La referente del centro, Analía Corujo, destacó la importancia de evitar el uso de artefactos no diseñados para calefaccionar, como hornallas y hornos. También subrayó la necesidad de controlar la correcta instalación del calefón, los tirajes y salidas de calefactores, y de realizar las revisiones con un gasista matriculado. En todos los casos, es esencial que la llama sea azul.
Los grupos más vulnerables ante la inhalación de monóxido de carbono son los niños, las personas mayores, los pacientes con enfermedades crónicas (cardíacas, respiratorias o anemia) y las mascotas. También es potencialmente peligroso para embarazadas, debido a las secuelas neurológicas graves que puede ocasionar.
Los síntomas van desde náuseas y dolor de cabeza hasta pérdida de conciencia, y pueden confundirse con intoxicaciones alimentarias o síntomas gripales.
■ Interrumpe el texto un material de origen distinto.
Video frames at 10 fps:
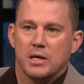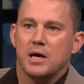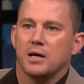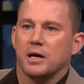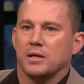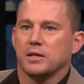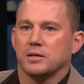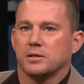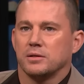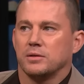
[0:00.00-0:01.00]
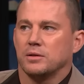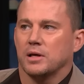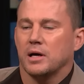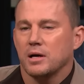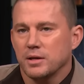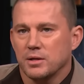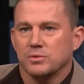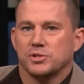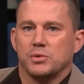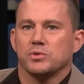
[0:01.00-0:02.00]
Yeah, I think, uh, you know,
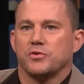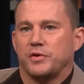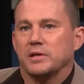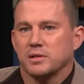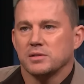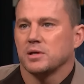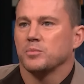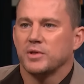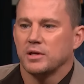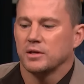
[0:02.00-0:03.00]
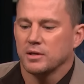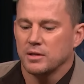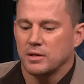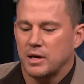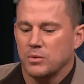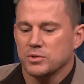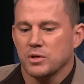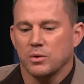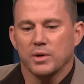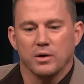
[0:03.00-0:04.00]
she was feeling something that was
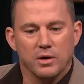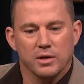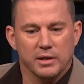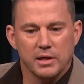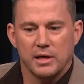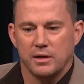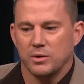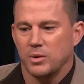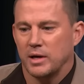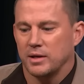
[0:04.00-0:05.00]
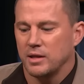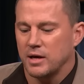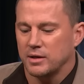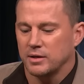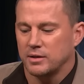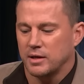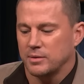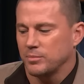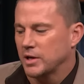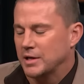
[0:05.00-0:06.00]
going on in a way that that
Una de las características propias de la intoxicación por monóxido es la claudicación muscular.
La prevención y la ventilación de los ambientes son claves para enfrentar a un gas venenoso, sin color ni olor, no irritante y menos denso que el aire. Se recomienda dejar siempre alguna abertura de al menos 5 cm donde haya artefactos con combustibles que consumen oxígeno, con o sin llama. En caso de utilizar braseros o estufas a kerosén, se deben encender y apagar en el exterior y retirarlos del ambiente antes de acostarse.